The disorder affects more than 300,000 people in the U.S. each year. Alopecia was recently talked about in the news after Will Smith slapped Chris Rock at the Oscars for making a joke about Jada Pinkett Smith, who has alopecia.

The drug, called Olumiant, is an oral tablet that treats the entire body.  

Alopecia areata, commonly referred to as just alopecia, is an autoimmune disorder in which the body attacks its own hair follicles, causing hair to fall out, often in clumps. Olumiant is a Janus kinase (JAK) inhibitor which blocks the activity of one or more of a specific family of enzymes, interfering with the pathway that leads to inflammation.

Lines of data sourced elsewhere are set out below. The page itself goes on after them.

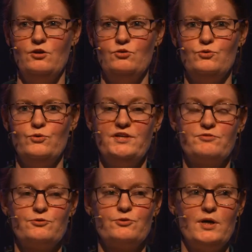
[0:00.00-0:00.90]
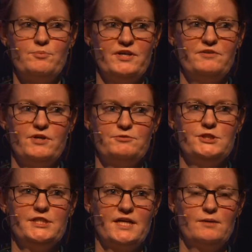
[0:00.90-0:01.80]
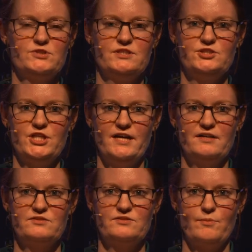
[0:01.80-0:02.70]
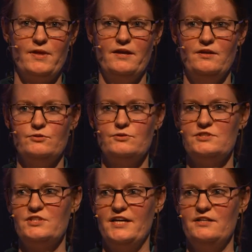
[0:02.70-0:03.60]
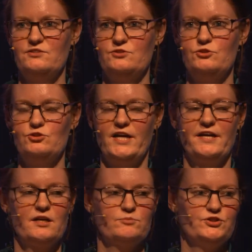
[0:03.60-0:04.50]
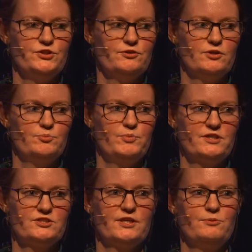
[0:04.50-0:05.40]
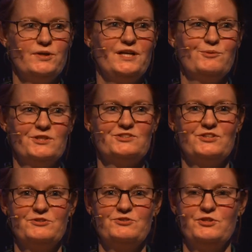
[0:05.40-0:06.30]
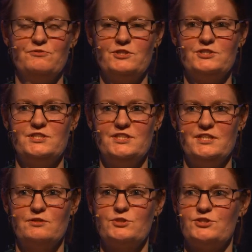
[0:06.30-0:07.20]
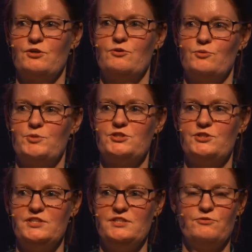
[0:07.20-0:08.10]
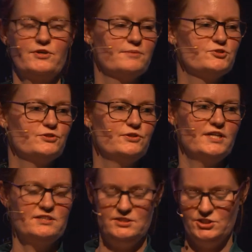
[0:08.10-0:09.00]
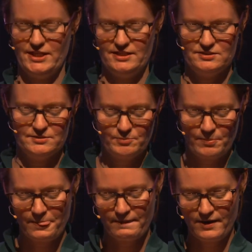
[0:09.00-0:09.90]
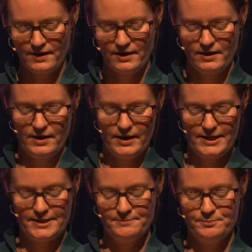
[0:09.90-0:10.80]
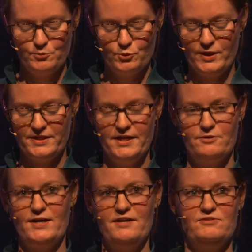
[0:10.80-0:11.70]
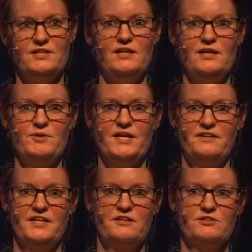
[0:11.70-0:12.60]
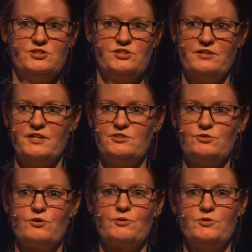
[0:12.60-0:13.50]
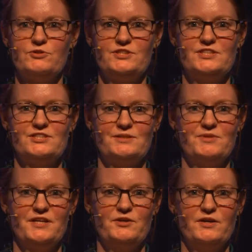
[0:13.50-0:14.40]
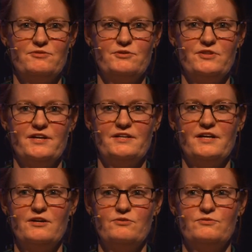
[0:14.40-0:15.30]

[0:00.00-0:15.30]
who even grew up in refugee camps in Chad and who decided to try and come to Europe because they really wanted to go to university and there was no opportunity for them to do that in Chad. But when they arrived in Libya, they got stuck in this horrible system that you have over there now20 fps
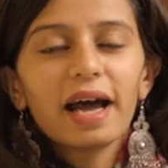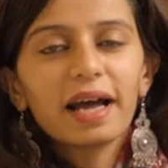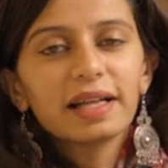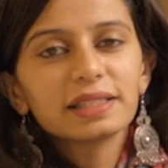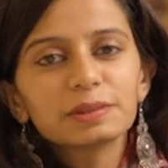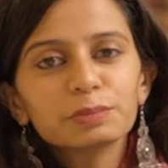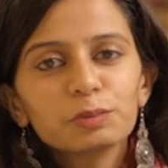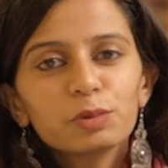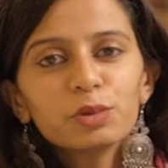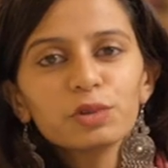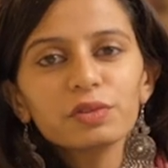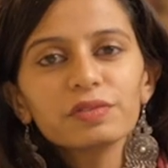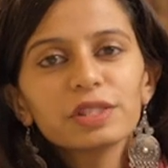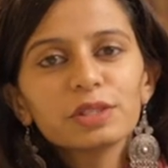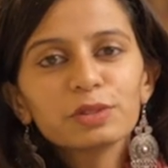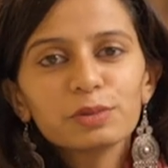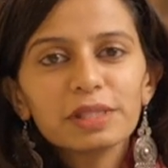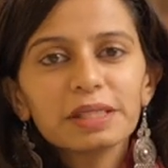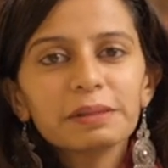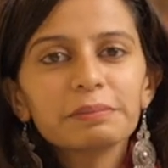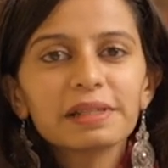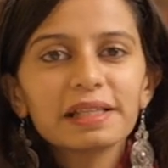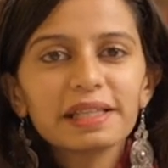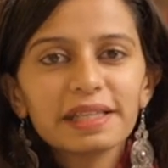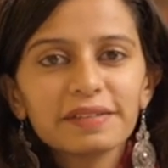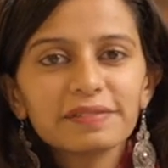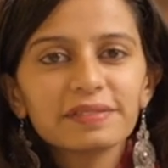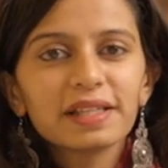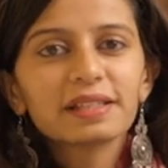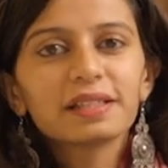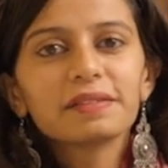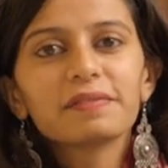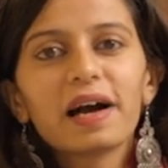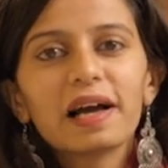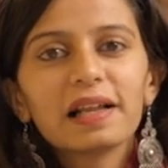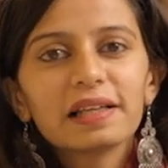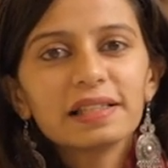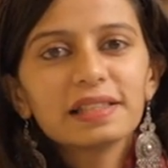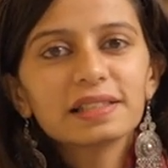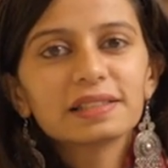At SMOOR, we truly believe that
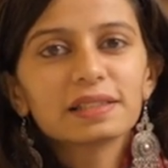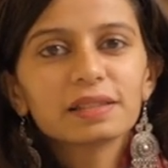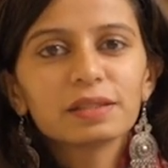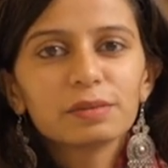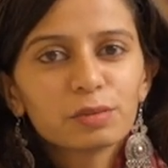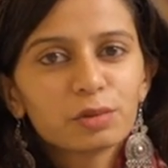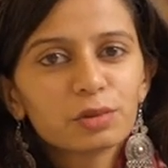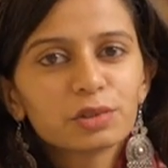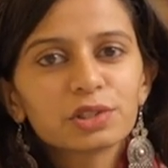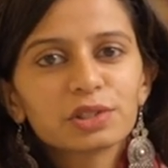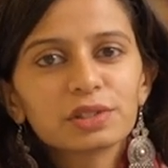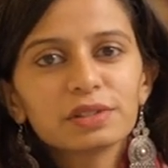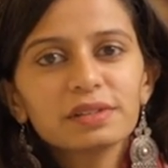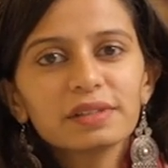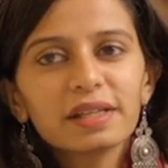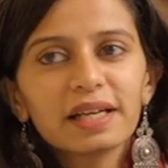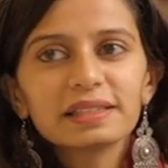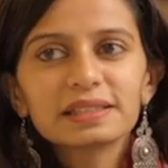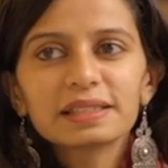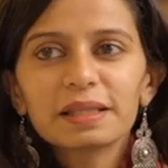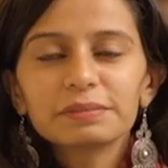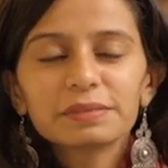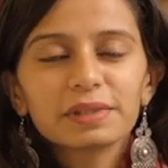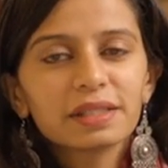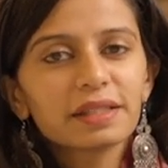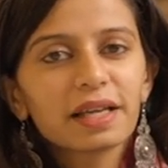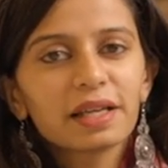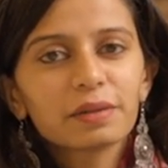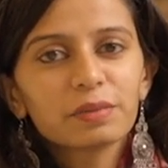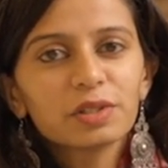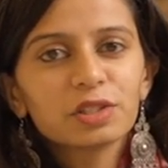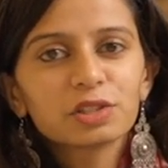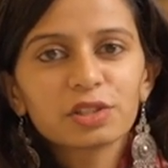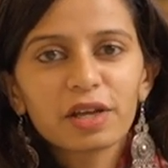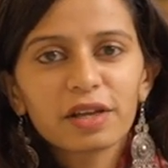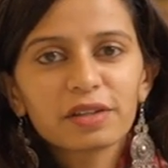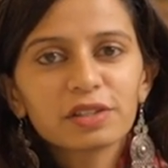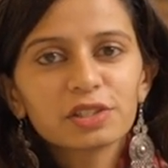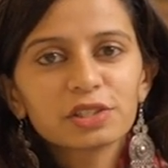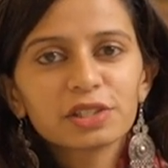Diwali is an emotion and something that we
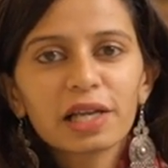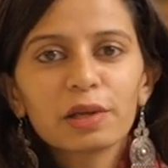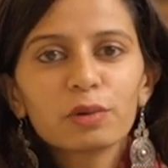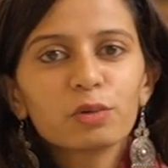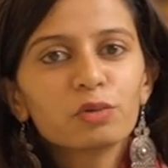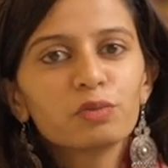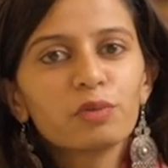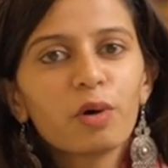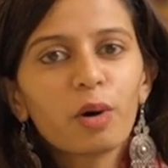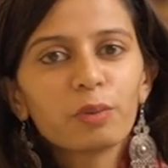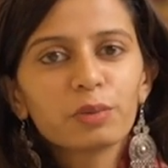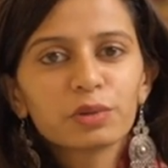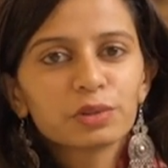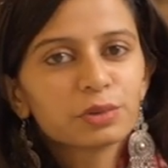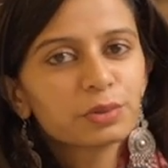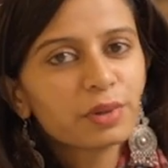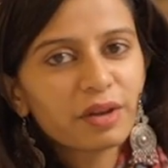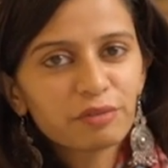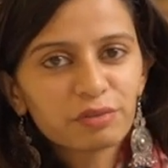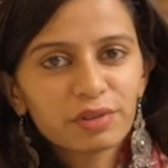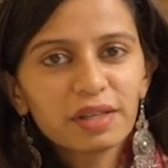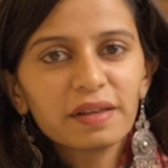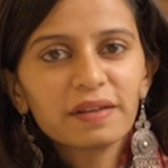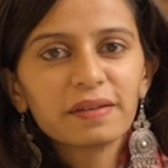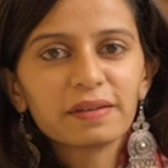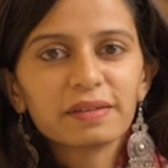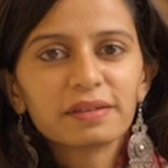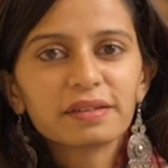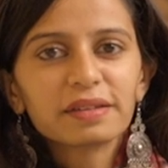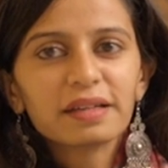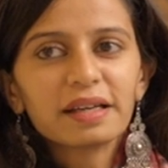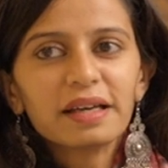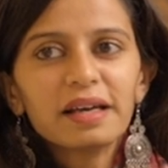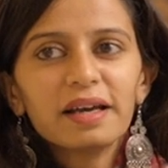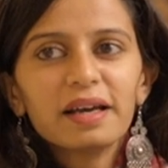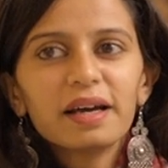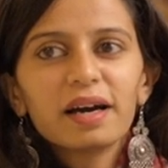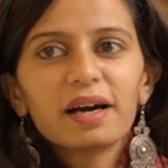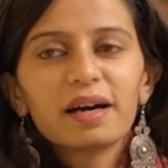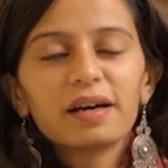cherish and look forward to every year.
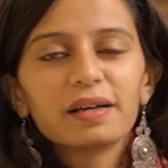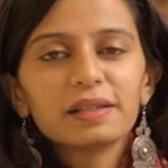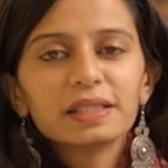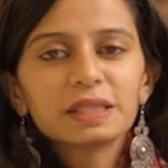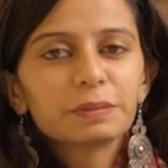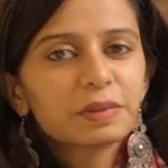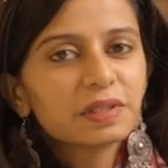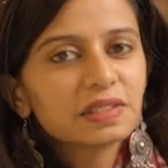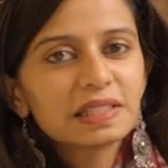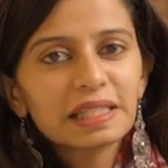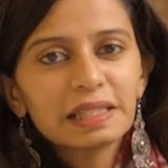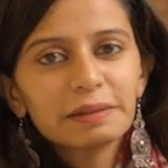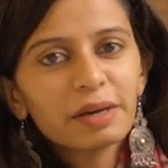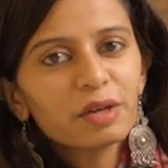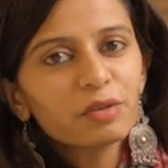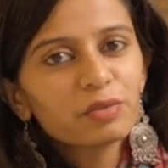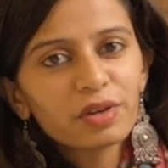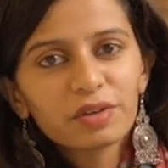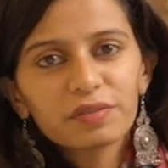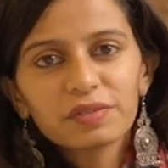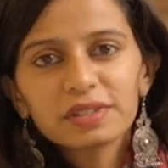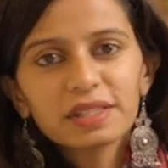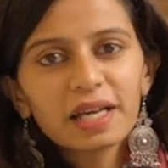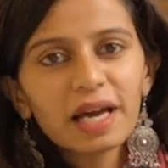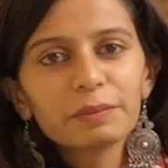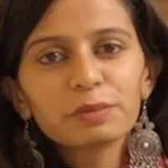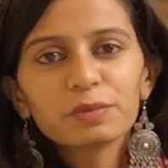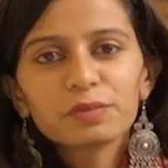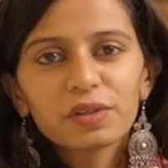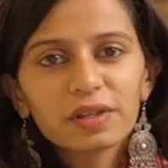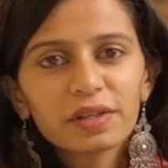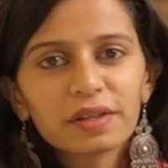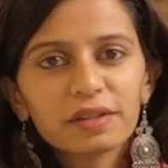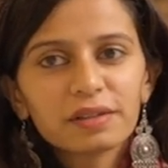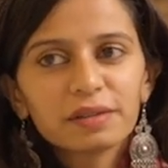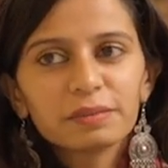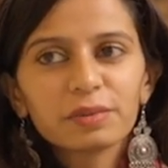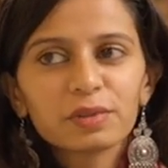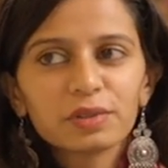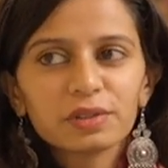It's personally my favorite time of the
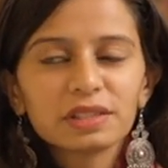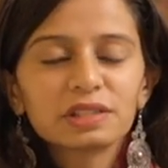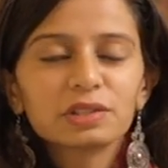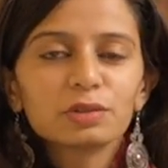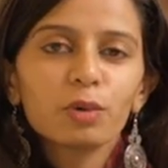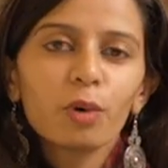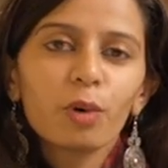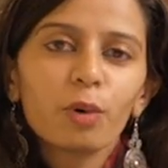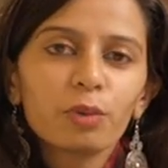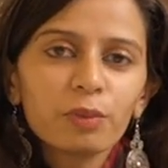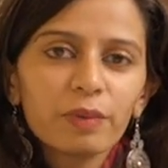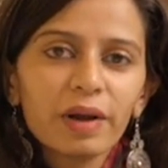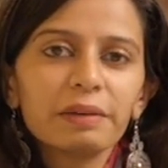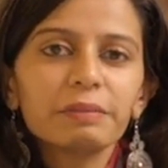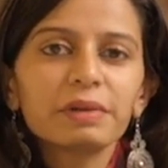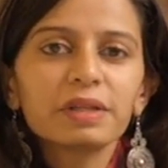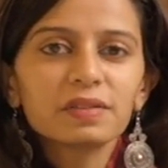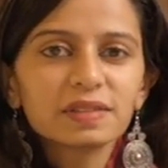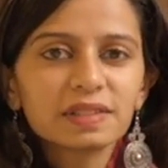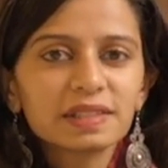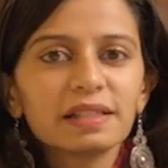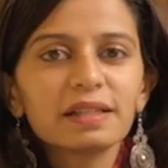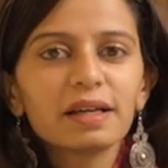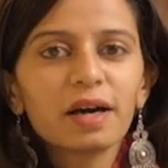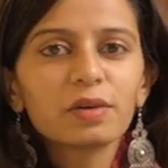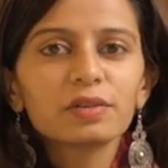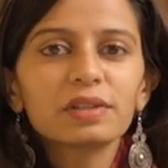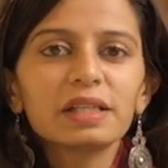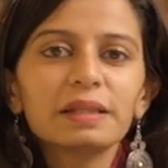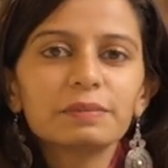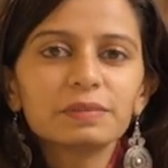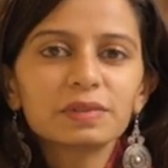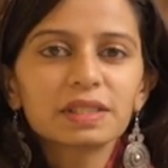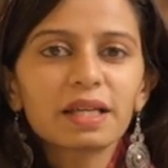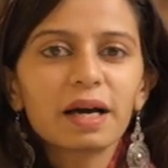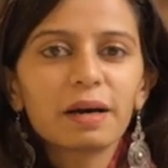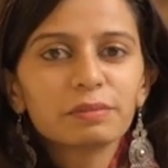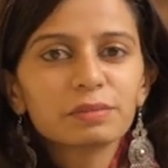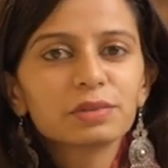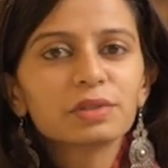year because it's so overwhelming to see how teams
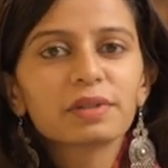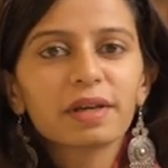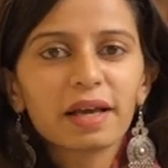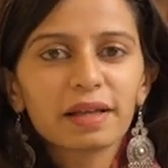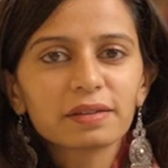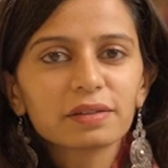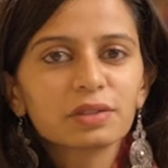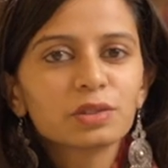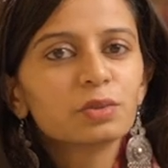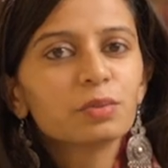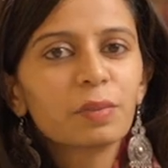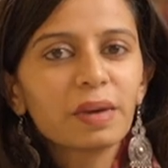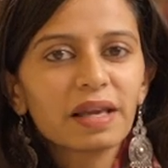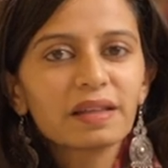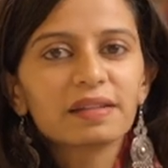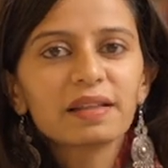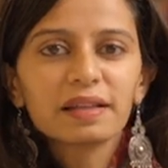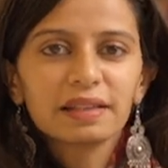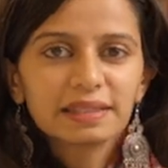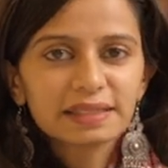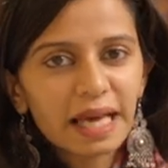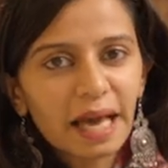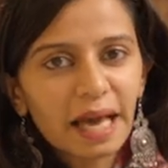come together to make things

“Access to safe and effective treatment options is crucial for the significant number of Americans affected by severe alopecia,” said Kendall Marcus, M.D., director of the Division of Dermatology and Dentistry in the FDA’s Center for Drug Evaluation and Research. “Today’s approval will help fulfill a significant unmet need for patients with severe alopecia areata.”

Olumiant was originally approved in 2018. It is approved as a treatment for certain adult patients with moderately to severely active rheumatoid arthritis. Olumiant is also approved for the treatment of COVID-19 in certain hospitalized adults.  

The FDA granted the approval of Olumiant to Eli Lilly and Company.